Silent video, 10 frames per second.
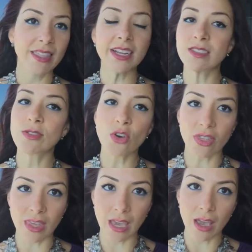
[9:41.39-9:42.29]
There is
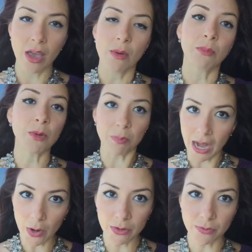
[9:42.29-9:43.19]
nothing more
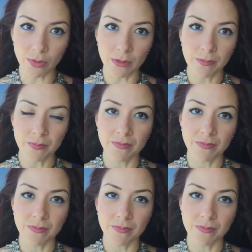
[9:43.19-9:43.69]
powerful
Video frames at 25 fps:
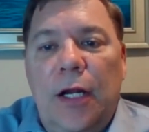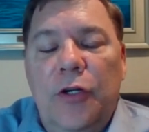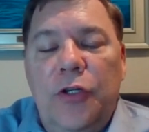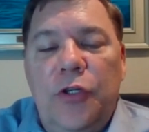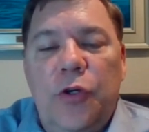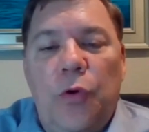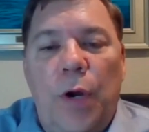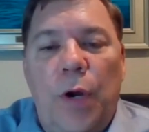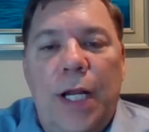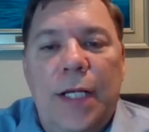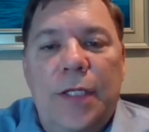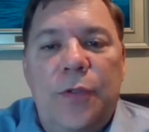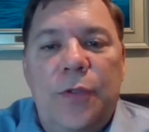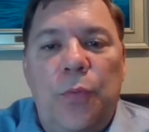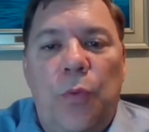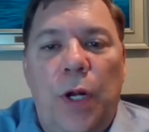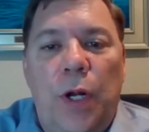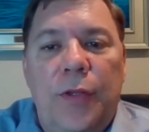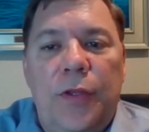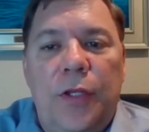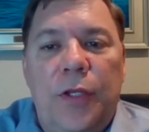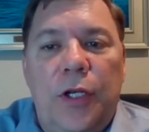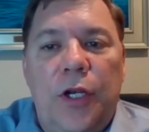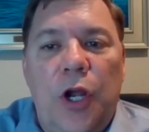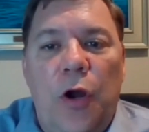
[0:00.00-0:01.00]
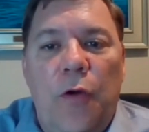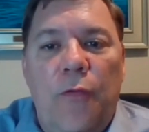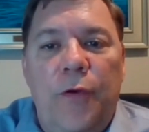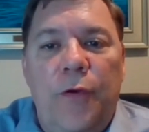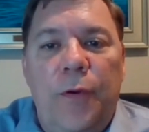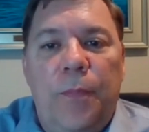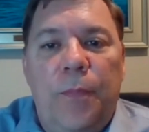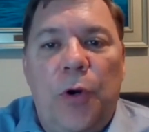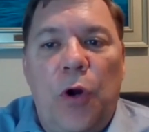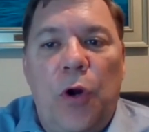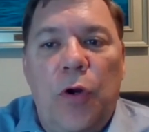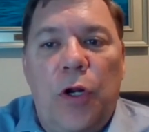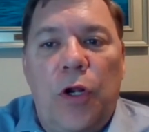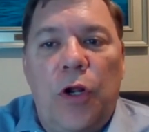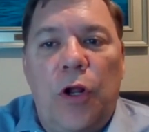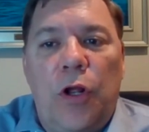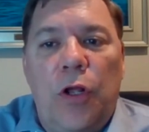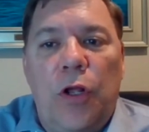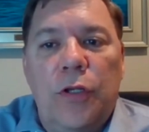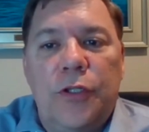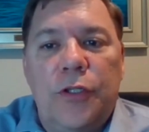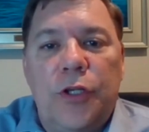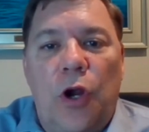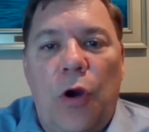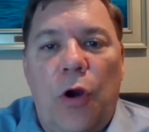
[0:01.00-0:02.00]
address what the COVID
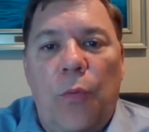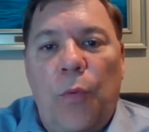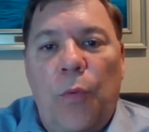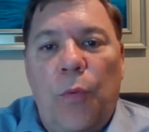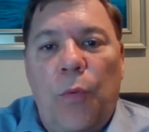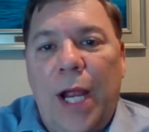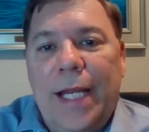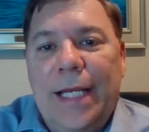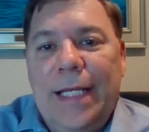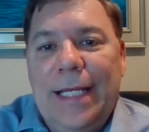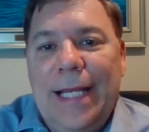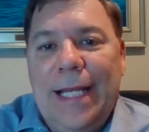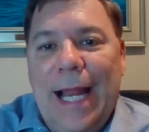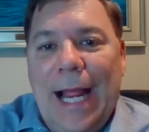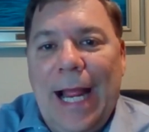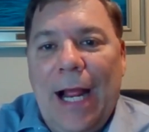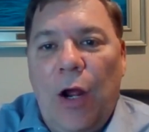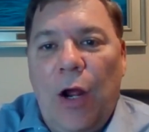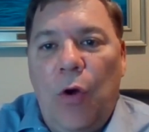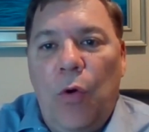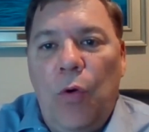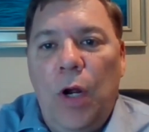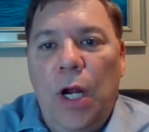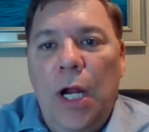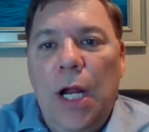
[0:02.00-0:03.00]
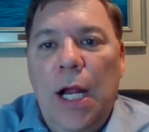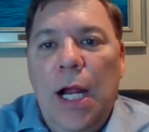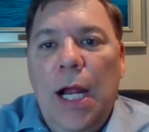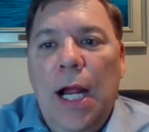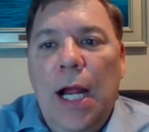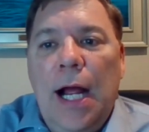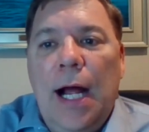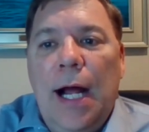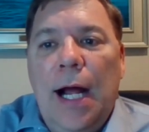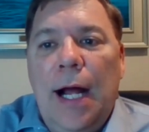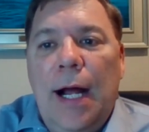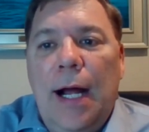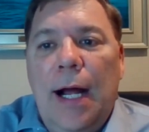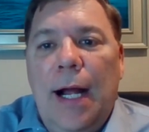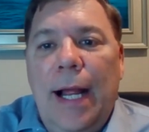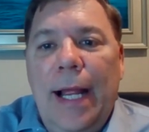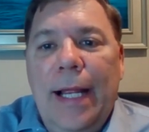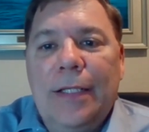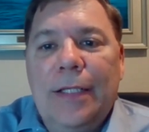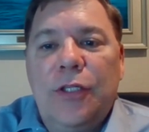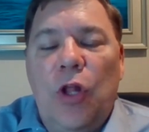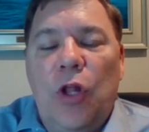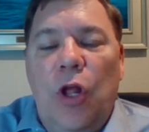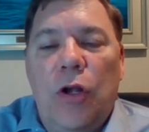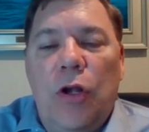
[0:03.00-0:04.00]
protocols are right now, uh,
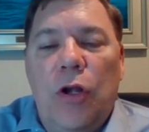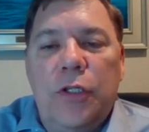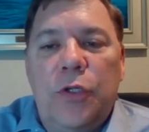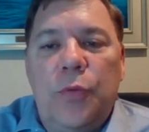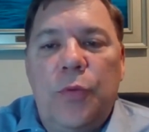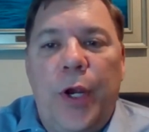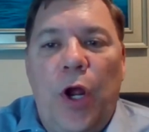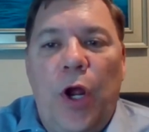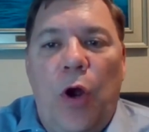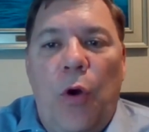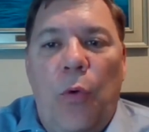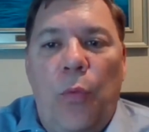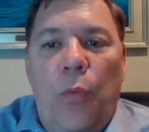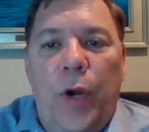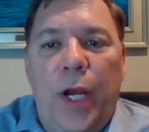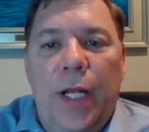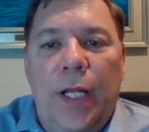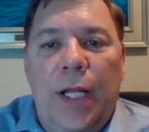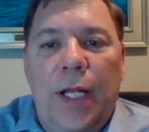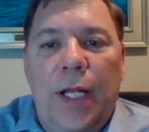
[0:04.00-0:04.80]
as long as we all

:: Instructions for the task ::
Copy out every line of the data where the word "frames" occurs.

:: Response ::
Silent video, 10 frames per second.
Video frames at 25 fps:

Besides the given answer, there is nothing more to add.